“定非,我是你父亲呀!没想到造化弄人,你我父子竟然还有再见之日。”薛远真就是随意大小演,感情充沛极了,细看眼中还含有泪光。

不知道的怕还真要以为他是多好的父亲了,哪能知道他当年毫不犹豫抛弃了儿子啊。

“没想到昔日的薛国公,眼神竟是不太好,我乃谢危,可不是什么‘定非’,更不是你的儿子!”谢危目光扫过平南王那些下属。

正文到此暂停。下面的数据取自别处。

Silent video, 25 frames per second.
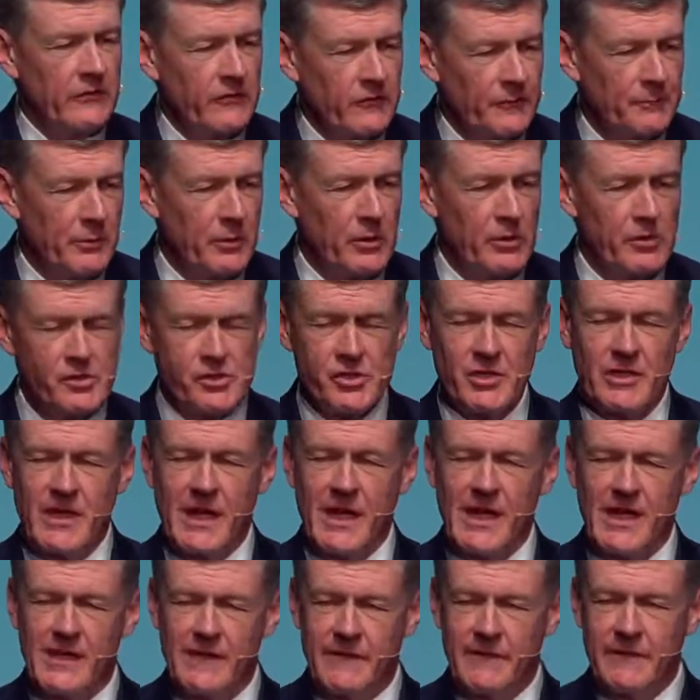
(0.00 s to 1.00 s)
Spurgeon
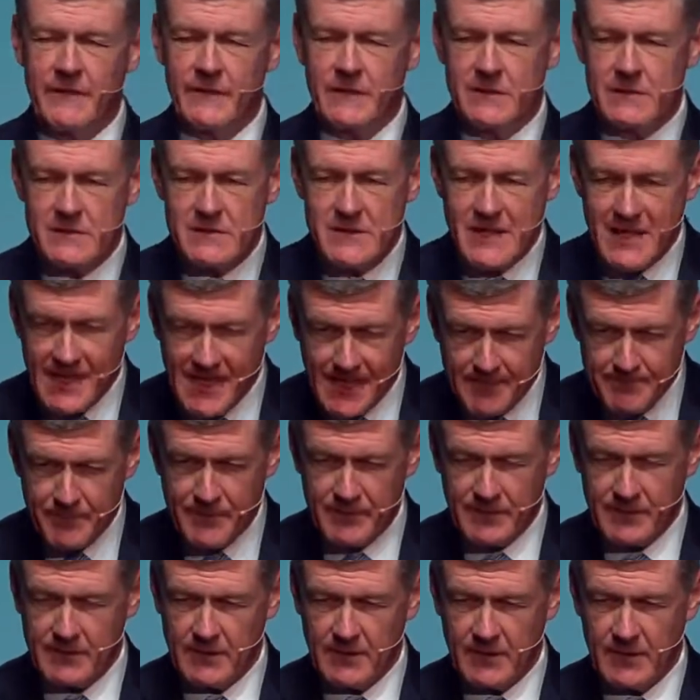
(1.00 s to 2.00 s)
had the
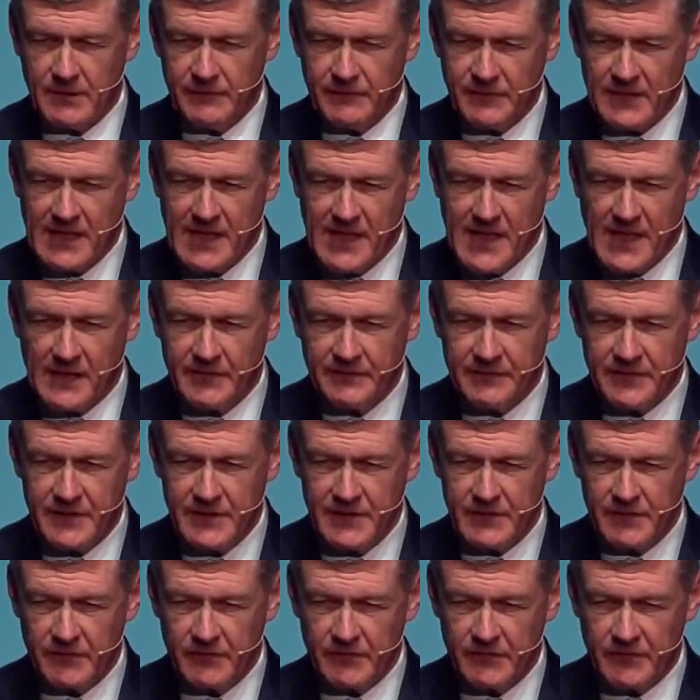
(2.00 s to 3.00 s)
depth of
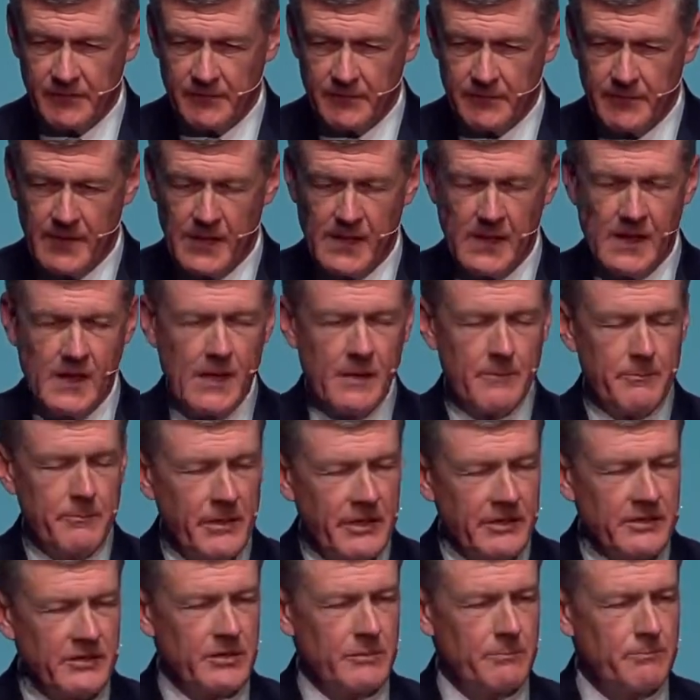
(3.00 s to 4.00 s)
Calvinism,
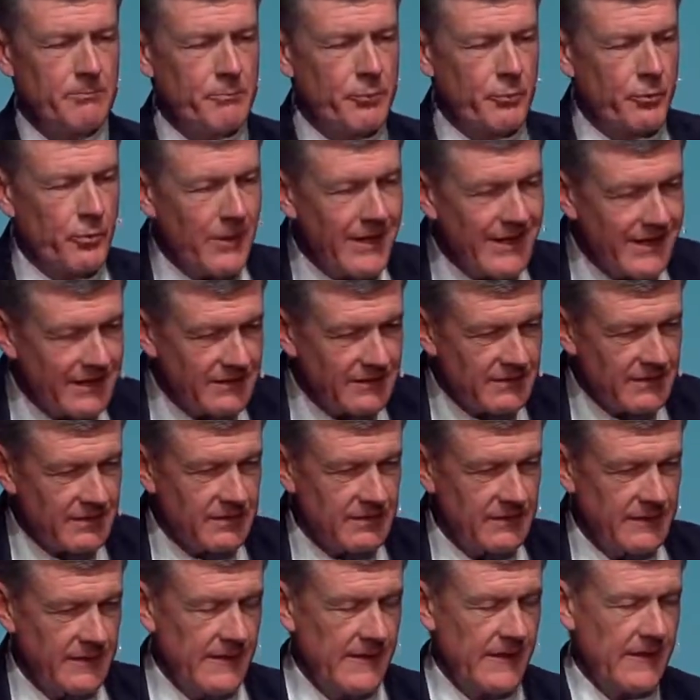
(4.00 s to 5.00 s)
but the
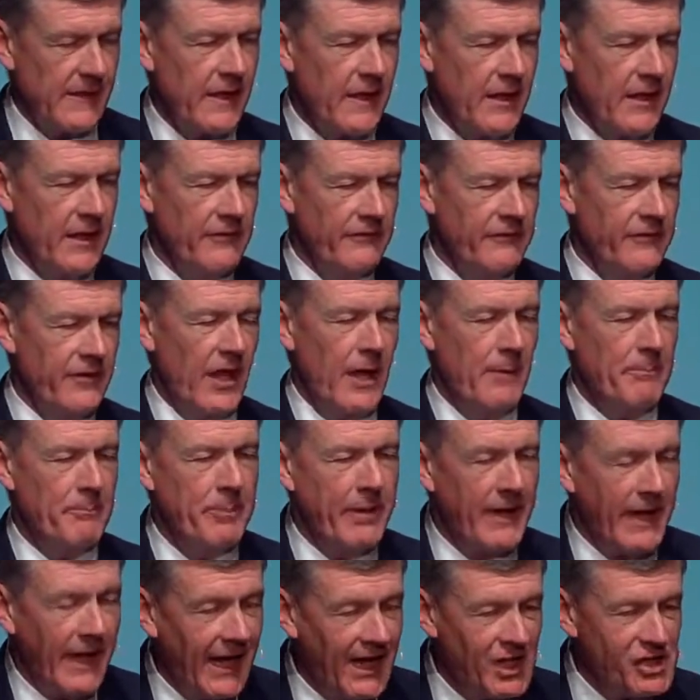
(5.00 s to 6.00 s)
breadth of a
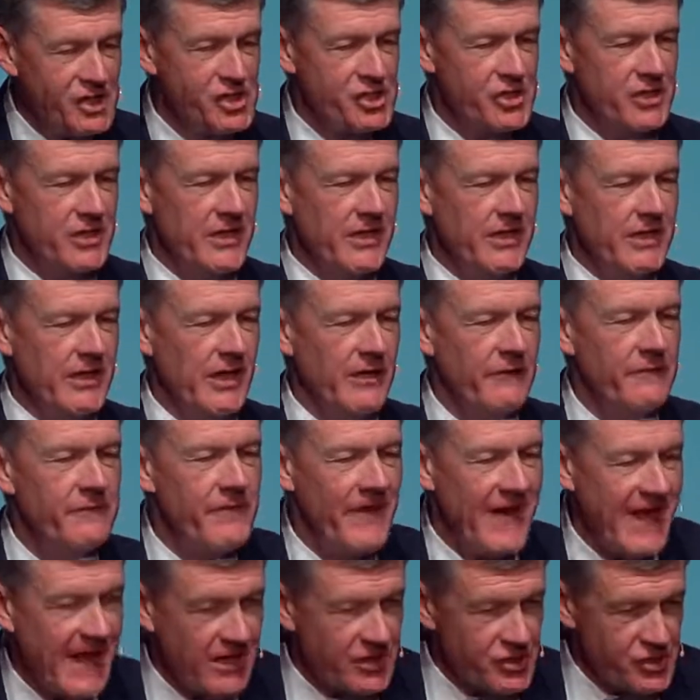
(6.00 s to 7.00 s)
passionate
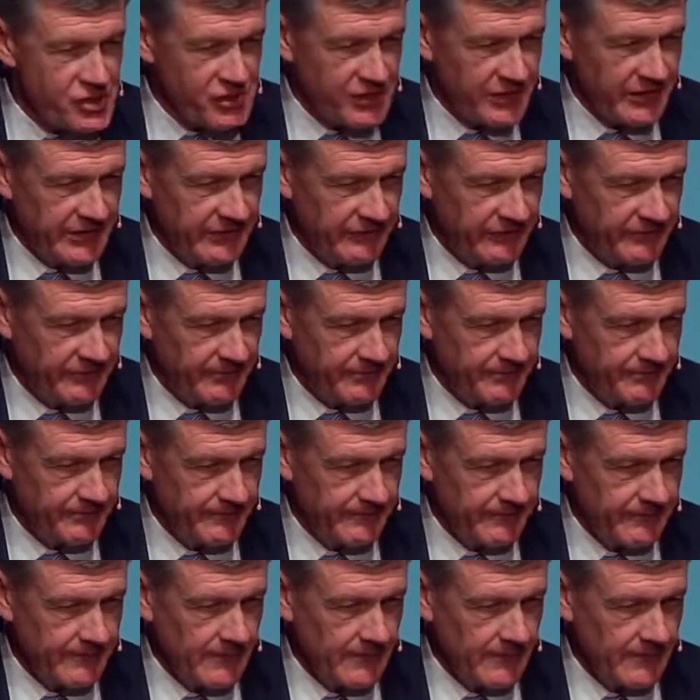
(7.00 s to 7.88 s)
evangelism.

“放下武器,立刻归降者,可免死!”谢危说着,为防他们不信,拿出了皇上御赐的令牌,“此乃皇上所赐!谢某言出必行!”

“谢大人!既如此,我等若能戴罪立功,不知……”

“有功者,自然有赏!”谢危此话一出,薛远觉得坏了,这是冲他来的啊!

“谢危!你不认我便也罢了,你还妄图鼓动他们杀我吗?你这等弑父之举,不怕你儿子有样学样吗?!”薛远怒喝道。

可惜他这挑拨之语无用,尤其是谢添觉得自己无辜死了,他可不敢学这些乱七八糟的东西,他怕他娘先大义灭亲啊!

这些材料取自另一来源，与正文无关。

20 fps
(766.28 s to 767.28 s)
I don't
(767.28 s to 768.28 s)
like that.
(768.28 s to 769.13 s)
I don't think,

“弑父?”谢危露出两手来,“我手无寸铁,何来弑父之言,更何况,我父早已死了,今日,只有叛贼薛远!”他又没说只要死的,活的交给皇上也是一样的结果啊。

薛远看着无数双盯着他的眼睛,心中恨恨,他抽出了还握着的长刀,准备死也要拉个垫背的,当初,真就不该生下他来!

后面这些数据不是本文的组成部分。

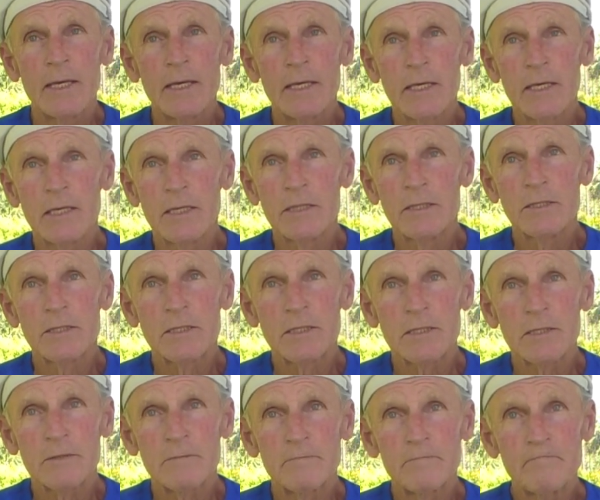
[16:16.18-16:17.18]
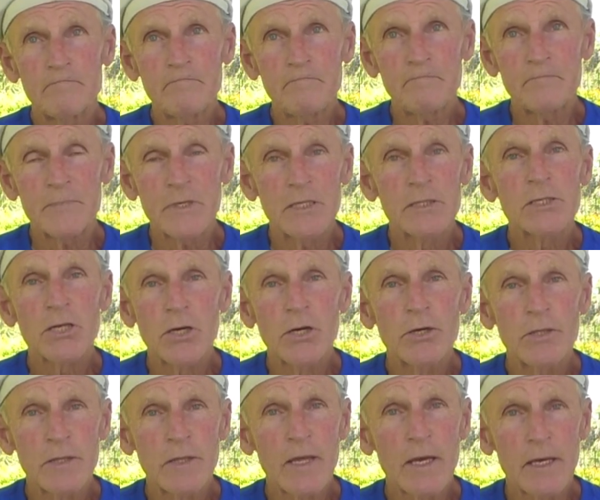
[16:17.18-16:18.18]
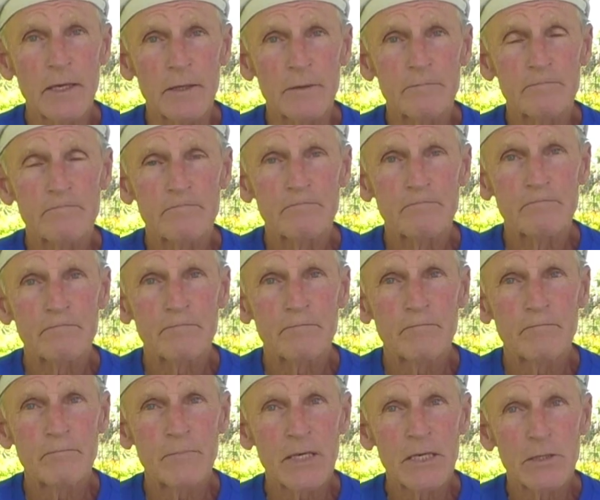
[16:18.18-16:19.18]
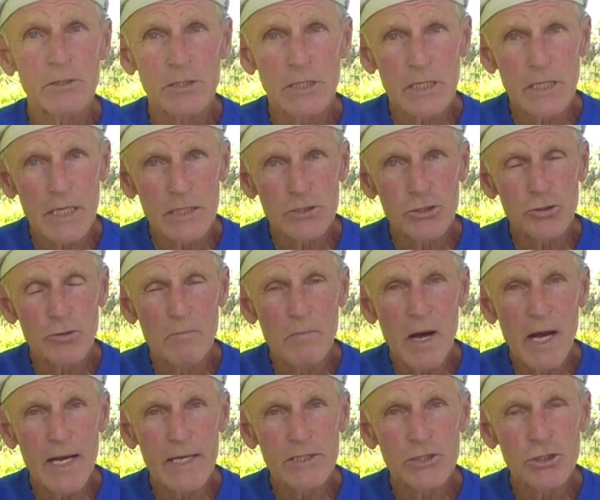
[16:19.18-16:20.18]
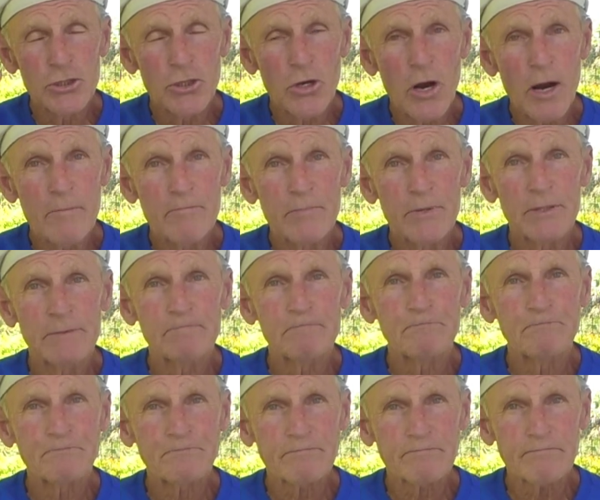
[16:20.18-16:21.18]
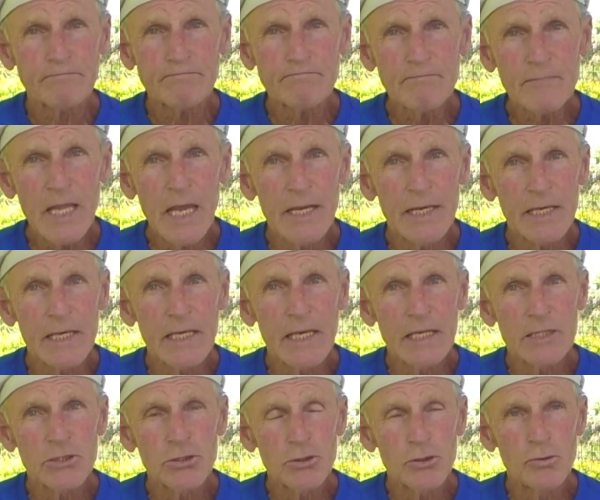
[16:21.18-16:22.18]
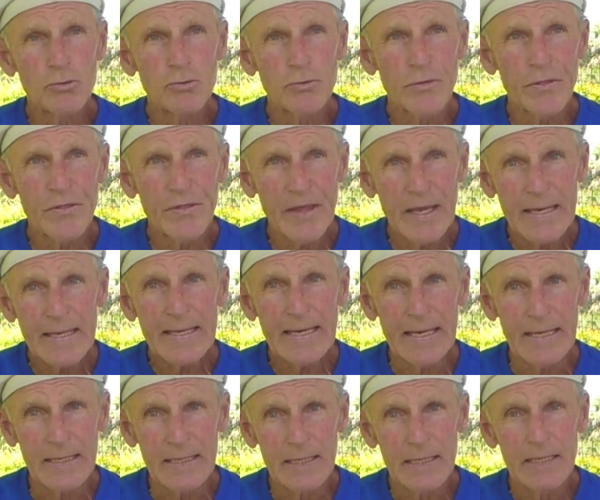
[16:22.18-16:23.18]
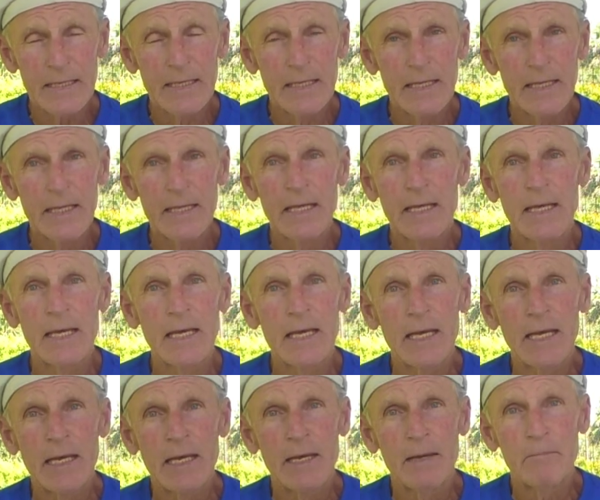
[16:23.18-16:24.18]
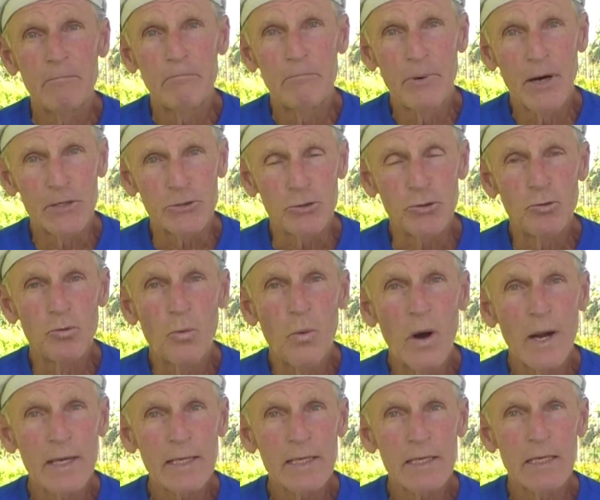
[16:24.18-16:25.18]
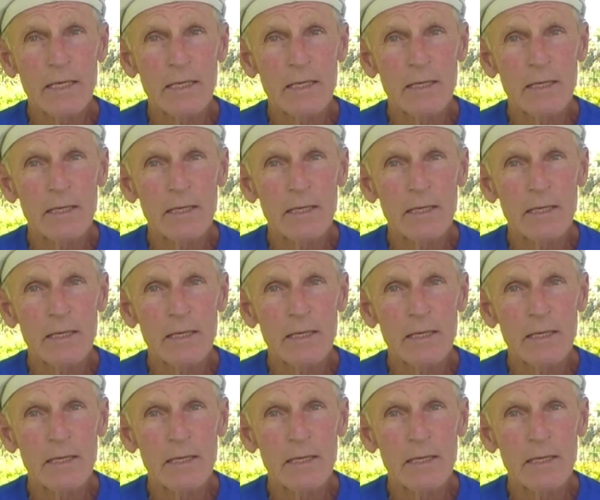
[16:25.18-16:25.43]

is a good thing because it gets your mind sharp and it gets you thinking. But you want to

“小心!”那些期待戴罪立功的,如今可是赶紧搭箭拉弓,顷刻间,薛远还没能靠近谢危,便被射成了刺猬。

嗯,每一支箭矢都代表了一位立功心切的人……

燕牧也没想到,他来收尾会是这么容易一件事,看着老老实实缴了武器,蹲在地上的人…他忽然就觉得有些头痛了。